NeuBase Therapeutics (NASDAQ: NBSE) announced promising preclinical results for its candidate NT-0231.F aimed at treating myotonic dystrophy type 1 (DM1). A single intravenous dose demonstrated effective splicing rescue and myotonia reversal, with enduring effects lasting up to six weeks. Multiple subcutaneous doses showed similar efficacy, suggesting a patient-friendly administration method. The company plans to submit an Investigational New Drug (IND) application to the FDA by Q4 CY2022. These findings support the therapeutic potential of NT-0231.F in addressing DM1’s unmet medical needs.

NeuBase Therapeutics (Nasdaq: NBSE) has announced its participation in Oppenheimer’s 32nd Annual Healthcare Conference from March 15-17, 2022. The company will hold a virtual fireside chat on March 16 from 2:40 PM to 3:10 PM ET. Interested parties can register for the event through the registration link. A replay of the webcast will be available for 90 days.
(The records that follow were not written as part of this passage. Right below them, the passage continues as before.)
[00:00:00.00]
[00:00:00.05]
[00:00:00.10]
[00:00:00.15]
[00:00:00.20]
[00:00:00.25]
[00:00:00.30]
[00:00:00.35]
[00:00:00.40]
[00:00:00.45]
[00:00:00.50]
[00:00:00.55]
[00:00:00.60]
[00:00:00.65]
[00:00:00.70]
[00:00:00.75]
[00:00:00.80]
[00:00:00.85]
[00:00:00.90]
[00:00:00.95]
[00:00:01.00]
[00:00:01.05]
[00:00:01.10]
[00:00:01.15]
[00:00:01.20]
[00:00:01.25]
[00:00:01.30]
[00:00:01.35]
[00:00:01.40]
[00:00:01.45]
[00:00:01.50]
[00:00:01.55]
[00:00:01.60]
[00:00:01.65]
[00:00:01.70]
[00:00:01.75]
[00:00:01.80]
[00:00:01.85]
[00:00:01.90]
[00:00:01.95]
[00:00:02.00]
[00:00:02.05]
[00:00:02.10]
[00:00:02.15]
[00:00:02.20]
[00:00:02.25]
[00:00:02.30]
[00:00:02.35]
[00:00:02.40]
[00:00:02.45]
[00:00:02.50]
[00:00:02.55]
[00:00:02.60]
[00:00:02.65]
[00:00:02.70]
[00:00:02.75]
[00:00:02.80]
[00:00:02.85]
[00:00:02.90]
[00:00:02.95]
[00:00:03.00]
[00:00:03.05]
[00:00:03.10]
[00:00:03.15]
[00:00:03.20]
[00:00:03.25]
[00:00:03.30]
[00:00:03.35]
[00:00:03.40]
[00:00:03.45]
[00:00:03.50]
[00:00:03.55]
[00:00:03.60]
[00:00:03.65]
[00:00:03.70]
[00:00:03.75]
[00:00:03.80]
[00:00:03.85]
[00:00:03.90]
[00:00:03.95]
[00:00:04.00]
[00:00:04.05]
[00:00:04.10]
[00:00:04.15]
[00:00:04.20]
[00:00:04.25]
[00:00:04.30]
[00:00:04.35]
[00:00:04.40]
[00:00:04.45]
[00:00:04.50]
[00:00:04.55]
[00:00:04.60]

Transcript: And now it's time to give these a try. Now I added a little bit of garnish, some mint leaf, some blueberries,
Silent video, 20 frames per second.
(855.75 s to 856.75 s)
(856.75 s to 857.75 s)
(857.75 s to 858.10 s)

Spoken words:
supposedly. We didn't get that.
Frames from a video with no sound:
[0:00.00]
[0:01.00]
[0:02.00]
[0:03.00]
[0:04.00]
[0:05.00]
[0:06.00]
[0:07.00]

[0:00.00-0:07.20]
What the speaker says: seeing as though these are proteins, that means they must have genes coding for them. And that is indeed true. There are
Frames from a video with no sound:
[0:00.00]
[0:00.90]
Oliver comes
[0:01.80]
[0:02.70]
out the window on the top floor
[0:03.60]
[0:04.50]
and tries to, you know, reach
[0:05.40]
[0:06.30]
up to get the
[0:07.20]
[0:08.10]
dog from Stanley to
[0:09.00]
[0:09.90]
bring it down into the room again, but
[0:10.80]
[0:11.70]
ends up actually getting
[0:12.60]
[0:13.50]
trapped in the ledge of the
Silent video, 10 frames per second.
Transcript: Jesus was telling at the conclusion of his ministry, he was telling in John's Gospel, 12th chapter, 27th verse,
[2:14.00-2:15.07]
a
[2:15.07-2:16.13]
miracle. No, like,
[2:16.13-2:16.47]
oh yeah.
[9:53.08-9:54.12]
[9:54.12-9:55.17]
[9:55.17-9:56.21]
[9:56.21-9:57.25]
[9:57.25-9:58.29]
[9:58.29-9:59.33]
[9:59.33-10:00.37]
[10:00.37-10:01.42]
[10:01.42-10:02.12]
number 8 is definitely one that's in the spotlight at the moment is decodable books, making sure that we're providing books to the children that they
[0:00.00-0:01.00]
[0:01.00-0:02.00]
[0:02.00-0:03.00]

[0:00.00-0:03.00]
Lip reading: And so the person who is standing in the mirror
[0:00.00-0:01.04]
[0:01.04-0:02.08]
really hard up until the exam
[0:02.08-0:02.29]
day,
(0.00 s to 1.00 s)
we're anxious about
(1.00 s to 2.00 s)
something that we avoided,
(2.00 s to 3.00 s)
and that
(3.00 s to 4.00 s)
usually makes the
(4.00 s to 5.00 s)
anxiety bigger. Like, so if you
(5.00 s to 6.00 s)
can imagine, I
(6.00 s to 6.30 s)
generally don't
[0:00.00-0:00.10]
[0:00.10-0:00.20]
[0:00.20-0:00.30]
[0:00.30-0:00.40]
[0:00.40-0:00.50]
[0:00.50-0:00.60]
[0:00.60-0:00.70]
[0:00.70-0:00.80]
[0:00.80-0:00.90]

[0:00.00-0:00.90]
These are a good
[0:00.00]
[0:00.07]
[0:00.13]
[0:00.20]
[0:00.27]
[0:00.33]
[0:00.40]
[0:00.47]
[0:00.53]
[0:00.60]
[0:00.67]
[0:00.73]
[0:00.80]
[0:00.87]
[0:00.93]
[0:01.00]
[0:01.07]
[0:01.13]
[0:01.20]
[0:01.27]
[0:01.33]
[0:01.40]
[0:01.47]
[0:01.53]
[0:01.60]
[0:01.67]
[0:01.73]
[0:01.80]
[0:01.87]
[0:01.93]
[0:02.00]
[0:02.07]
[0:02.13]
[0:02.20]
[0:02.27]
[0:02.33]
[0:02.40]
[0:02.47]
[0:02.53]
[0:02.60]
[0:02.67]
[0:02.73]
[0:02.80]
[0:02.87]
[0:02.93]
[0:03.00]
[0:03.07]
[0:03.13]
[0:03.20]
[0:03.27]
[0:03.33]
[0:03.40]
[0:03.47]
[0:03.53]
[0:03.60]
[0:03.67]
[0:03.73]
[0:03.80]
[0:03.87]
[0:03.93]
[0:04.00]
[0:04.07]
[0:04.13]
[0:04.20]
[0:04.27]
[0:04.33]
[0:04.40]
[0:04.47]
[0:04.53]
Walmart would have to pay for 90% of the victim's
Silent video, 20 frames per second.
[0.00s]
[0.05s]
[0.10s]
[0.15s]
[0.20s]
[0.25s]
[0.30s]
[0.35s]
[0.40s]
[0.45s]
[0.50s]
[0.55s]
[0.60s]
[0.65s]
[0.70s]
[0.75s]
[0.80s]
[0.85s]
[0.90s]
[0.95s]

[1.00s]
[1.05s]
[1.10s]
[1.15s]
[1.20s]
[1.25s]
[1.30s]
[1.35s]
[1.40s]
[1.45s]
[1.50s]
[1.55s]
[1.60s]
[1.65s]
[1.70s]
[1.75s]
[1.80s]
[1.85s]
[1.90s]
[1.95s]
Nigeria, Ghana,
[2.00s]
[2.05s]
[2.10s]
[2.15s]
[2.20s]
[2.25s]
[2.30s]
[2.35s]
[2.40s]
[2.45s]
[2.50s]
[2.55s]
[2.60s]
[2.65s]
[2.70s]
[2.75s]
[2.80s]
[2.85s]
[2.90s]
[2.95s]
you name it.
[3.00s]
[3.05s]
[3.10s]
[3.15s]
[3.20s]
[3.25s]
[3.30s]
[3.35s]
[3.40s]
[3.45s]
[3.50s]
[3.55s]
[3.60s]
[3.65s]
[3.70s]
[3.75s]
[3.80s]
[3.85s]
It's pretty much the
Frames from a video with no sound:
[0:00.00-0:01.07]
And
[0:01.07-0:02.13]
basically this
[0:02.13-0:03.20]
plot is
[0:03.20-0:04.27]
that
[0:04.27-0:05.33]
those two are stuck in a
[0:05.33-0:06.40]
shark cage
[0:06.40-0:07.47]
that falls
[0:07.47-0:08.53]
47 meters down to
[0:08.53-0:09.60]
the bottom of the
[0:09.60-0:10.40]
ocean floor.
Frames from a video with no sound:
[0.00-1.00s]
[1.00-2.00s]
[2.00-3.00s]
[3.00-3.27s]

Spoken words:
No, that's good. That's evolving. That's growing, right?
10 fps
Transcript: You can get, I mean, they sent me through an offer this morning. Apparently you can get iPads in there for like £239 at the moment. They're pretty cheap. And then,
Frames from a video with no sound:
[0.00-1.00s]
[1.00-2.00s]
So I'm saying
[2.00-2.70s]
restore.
NeuBase is focused on developing precision genetic medicines using its proprietary PATrOL™ platform.

NeuBase Therapeutics (Nasdaq: NBSE) announced the presentation of new preclinical data on its myotonic dystrophy type 1 (DM1) program at the 2022 MDA Clinical & Scientific Conference, occurring from March 13-16. The presentations include details on pharmacology, biodistribution, and tolerability of its PATrOL™-enabled investigational genetic therapy. Results from the HSA^LR mouse model highlight the therapy's effectiveness in targeting toxic RNA structures and restoring RNA splicing, crucial for DM1 treatment, which may modify disease impact on patients.

NeuBase Therapeutics (Nasdaq: NBSE) reported advancements in its myotonic dystrophy type 1 (DM1) program, with IND-enabling studies proceeding as planned. The company anticipates submitting an IND application to the FDA in Q4 2022. Additionally, they implemented GMP manufacturing for Phase 1/2 trials and are set to nominate a development candidate for Huntington’s Disease in 2022. Financially, NeuBase posted a net loss of $7.7 million for Q1 2022, an increase from $4.1 million in the previous year, while cash reserves decreased to approximately $47.3 million.

NeuBase Therapeutics (NBSE) announced the appointment of Todd P. Branning as Chief Financial Officer, bringing over 25 years of experience in corporate finance and investor relations. Branning, previously CFO at Phathom Pharmaceuticals and Amneal Pharmaceuticals, aims to enhance NeuBase's growth and develop its pioneering genetic medicines platform. He expressed excitement about the company's potential to transform the pharmaceutical industry by addressing diseases with limited treatment options. NeuBase is focused on filing its first INDs and expanding its therapeutic pipeline.

NeuBase Therapeutics (NBSE) has appointed Dr. Eric J. Ende to its Board of Directors, bringing nearly 25 years of biopharmaceutical experience. His strategic insight is expected to enhance the company's development of its precision genetic medicines, which aim to treat diseases with limited options. Dr. Ende believes NeuBase's technology can transform the genetic medicine landscape by enabling targeted and repeatable treatments. The company focuses on addressing genetic mutations linked to neurological, neuromuscular, and oncologic disorders, leveraging its proprietary PATrOL™ platform.